Description: Specify a filename that includes the private terms to be anonymized.
Description: Specify a filename that includes names to be anonymized.
Description: Specify a filename that includes a dictionary of terms to be anonymized.
Description: Specify a filename that includes time configurations to be anonymized.
Description: Specify an application that contains the alternative files to use for anonymizing, instead of using the built-in anonymizing files.
The anonymize command states
public-terms file containing a list of locally-used words to NOT anonymize
private-terms file containing a list of words to anonymize
name-terms file containing a list of common English personal
names that Splunk uses to anonymize names with
dictionary file containing a global list of commonly-used
words to NOT anonymize - unless they are in the
timestamp-config file that determines how timestamps are parsed
Note that dictionary and public-terms in the anonymize documentation are documented as having the OPPOSITE affect as those in scrub.
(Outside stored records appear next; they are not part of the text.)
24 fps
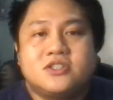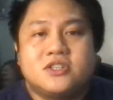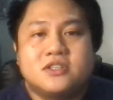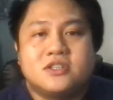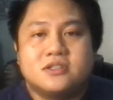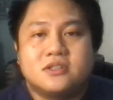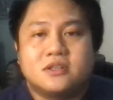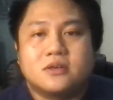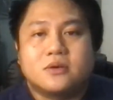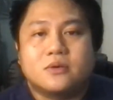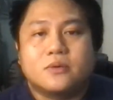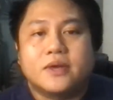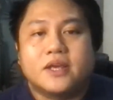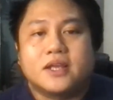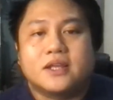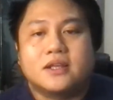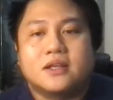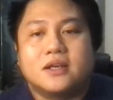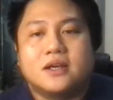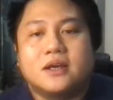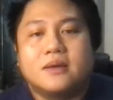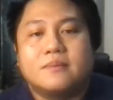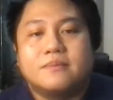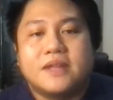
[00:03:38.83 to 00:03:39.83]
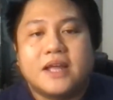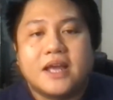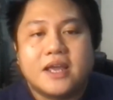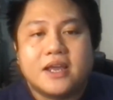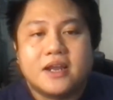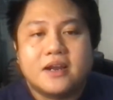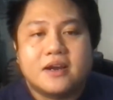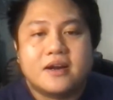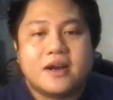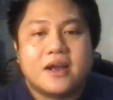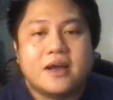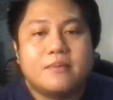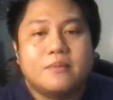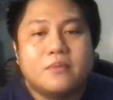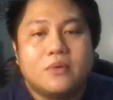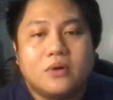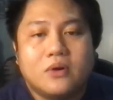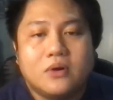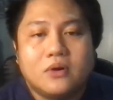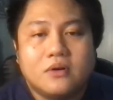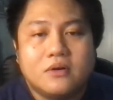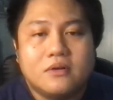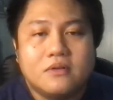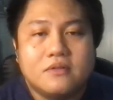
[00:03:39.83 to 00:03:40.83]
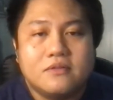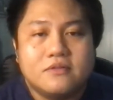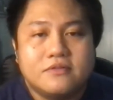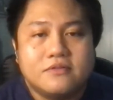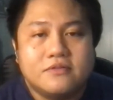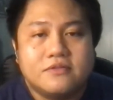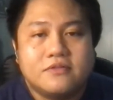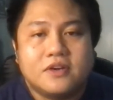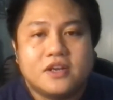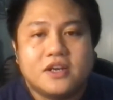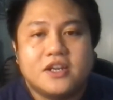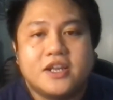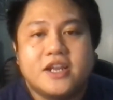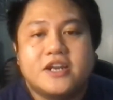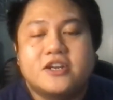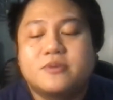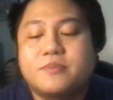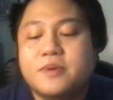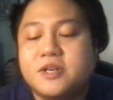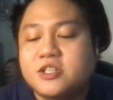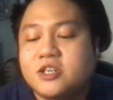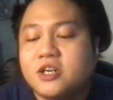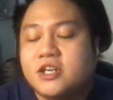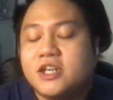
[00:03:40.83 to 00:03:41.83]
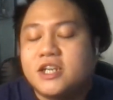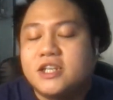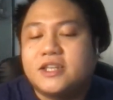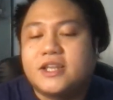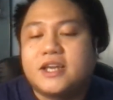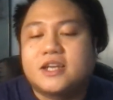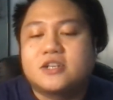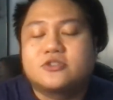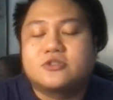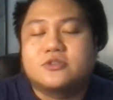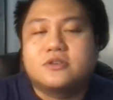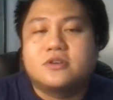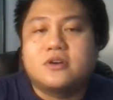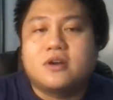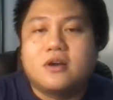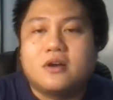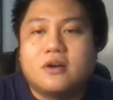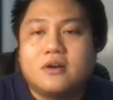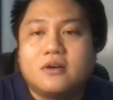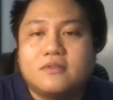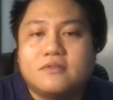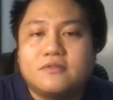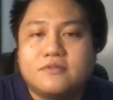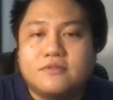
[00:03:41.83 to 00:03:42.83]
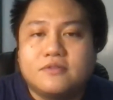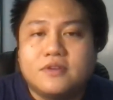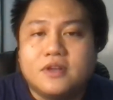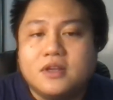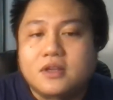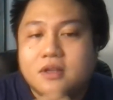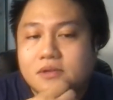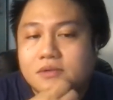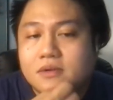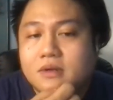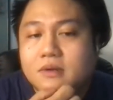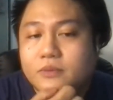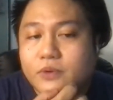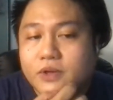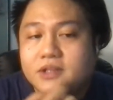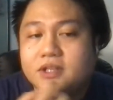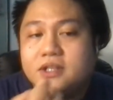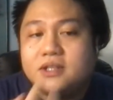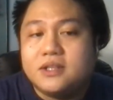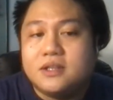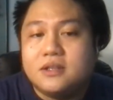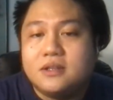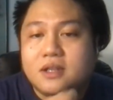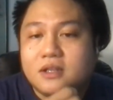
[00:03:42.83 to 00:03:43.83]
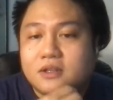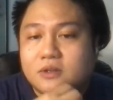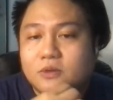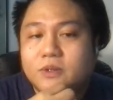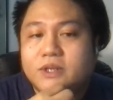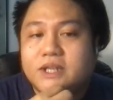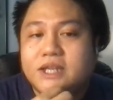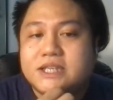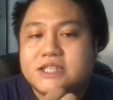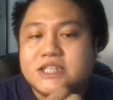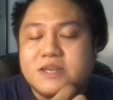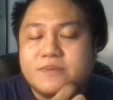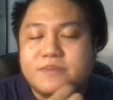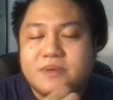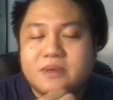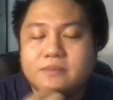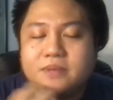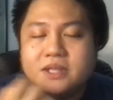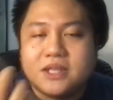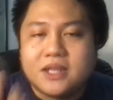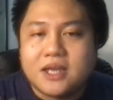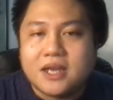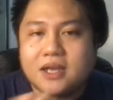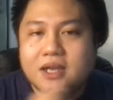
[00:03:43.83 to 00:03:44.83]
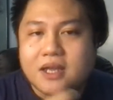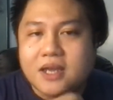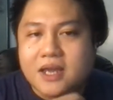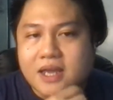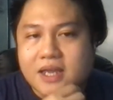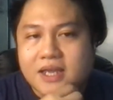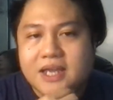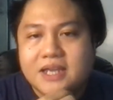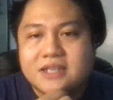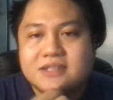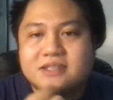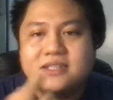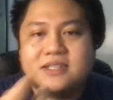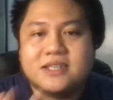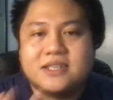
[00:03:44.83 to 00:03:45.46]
this is just a quick diagram of an enterprise architecture of, well, it not only SAP, but I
The correct action is in the anonymize documentation, ie Dictionary.txt and public-terms.txt contain a list of words NOT to anonymize unless they are in private-terms.txt
Surnames like Smith and Hardy are included in dictionary.txt as "smith" is an noun and a verb and "hardy" is an adverb.
"Mike Smith" fails on two accounts as both "smith" and "mike" are included in dictionary.txt. Adding "Mike Smith" to private-terms.txt resolves the issue.